[Data records]
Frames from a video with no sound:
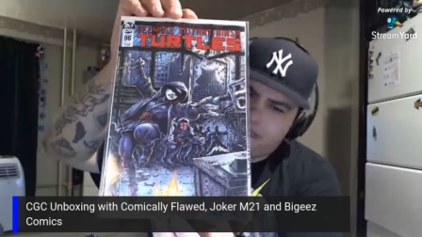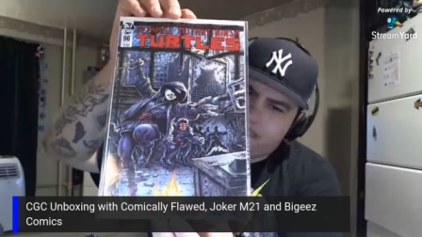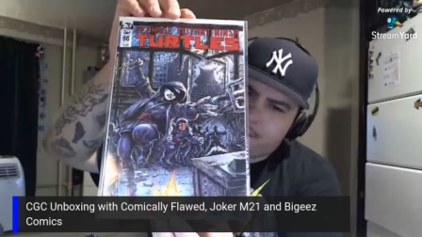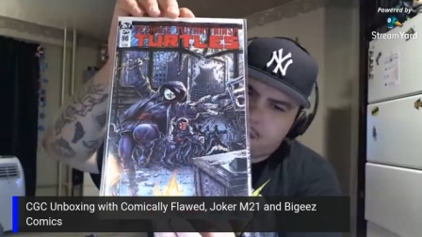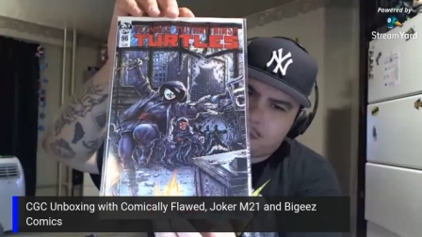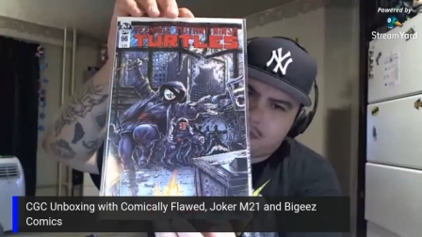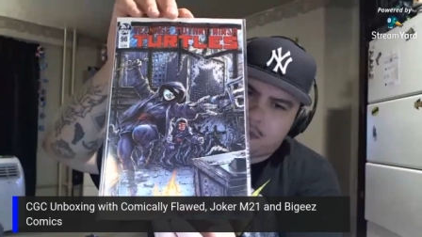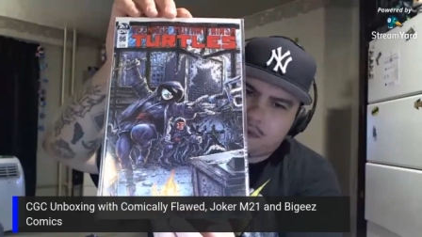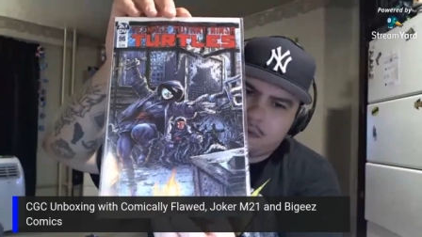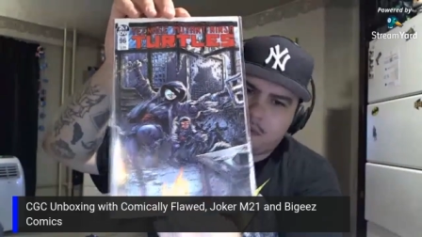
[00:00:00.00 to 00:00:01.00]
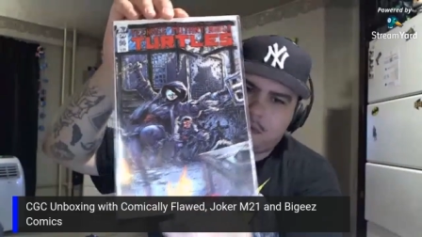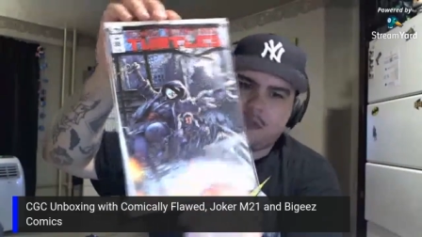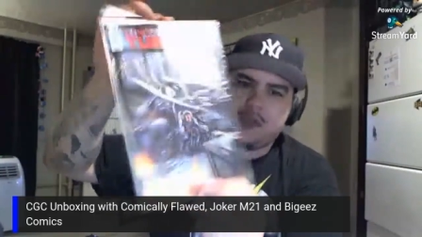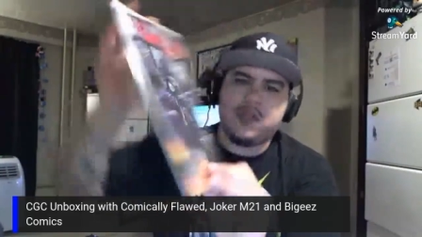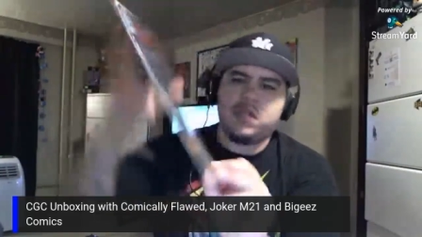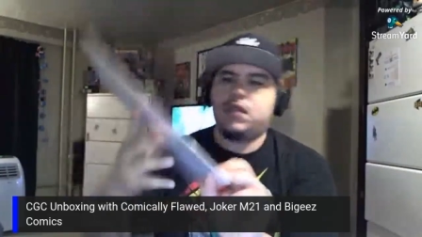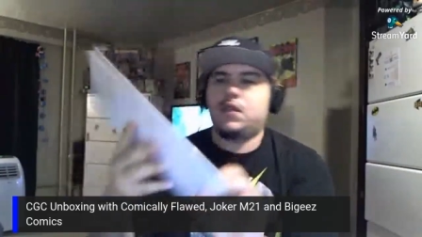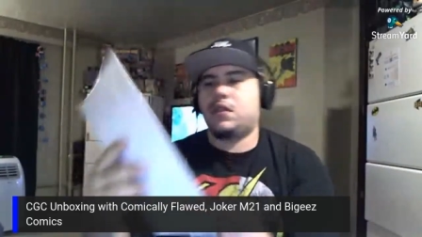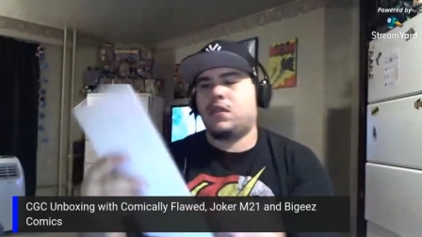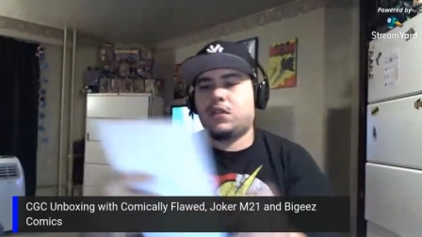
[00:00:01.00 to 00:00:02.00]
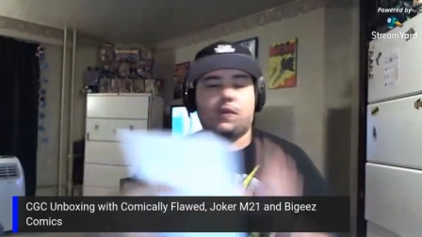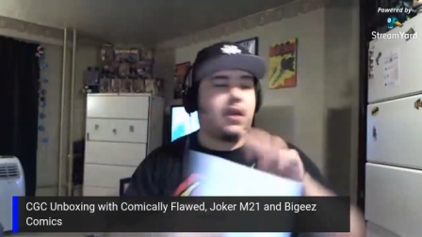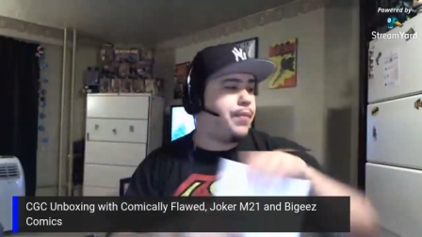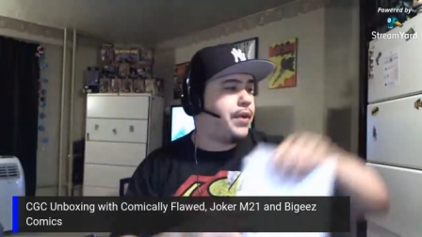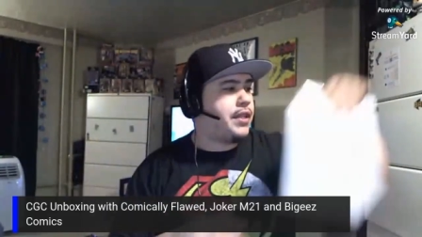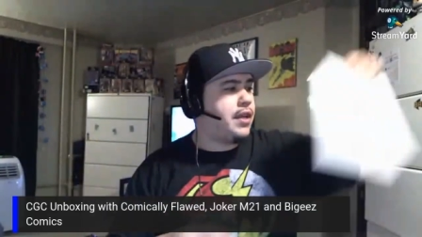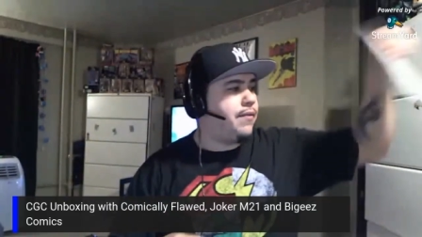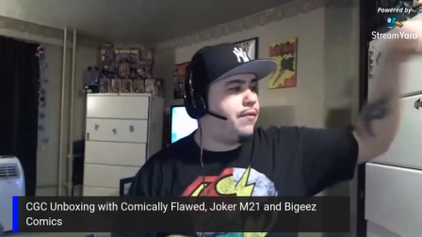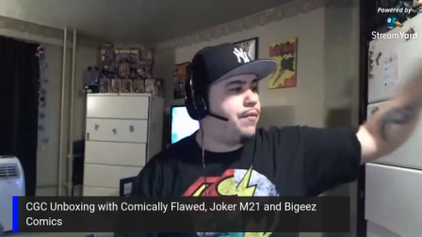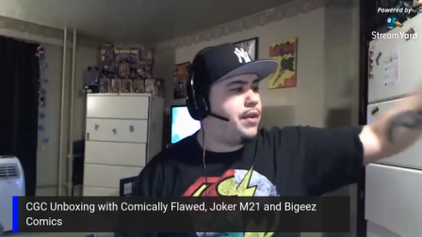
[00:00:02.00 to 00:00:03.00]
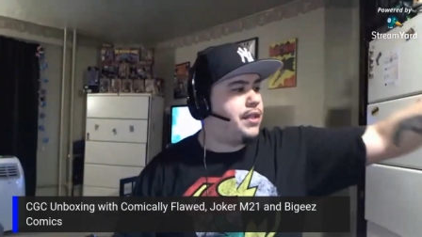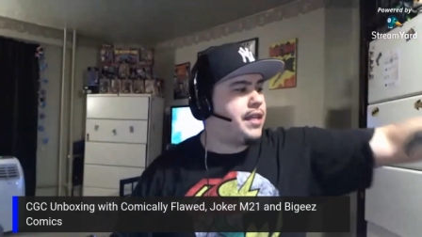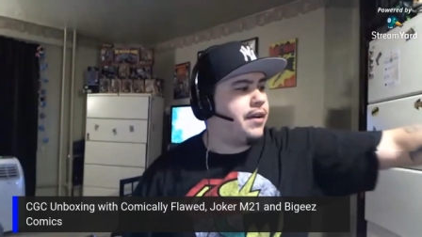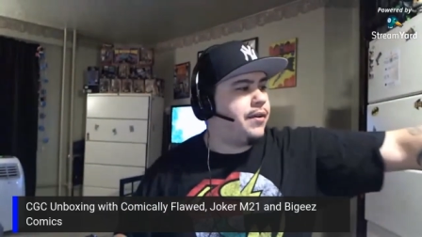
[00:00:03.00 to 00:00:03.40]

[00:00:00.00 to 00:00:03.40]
So nice. That's what I picked up from Intel.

What you are asked to do: Using the records above, output an exact copy without any pictures.

Response for this exercise:
Frames from a video with no sound:
[00:00:00.00 to 00:00:01.00]
[00:00:01.00 to 00:00:02.00]
[00:00:02.00 to 00:00:03.00]
[00:00:03.00 to 00:00:03.40]

[00:00:00.00 to 00:00:03.40]
So nice. That's what I picked up from Intel.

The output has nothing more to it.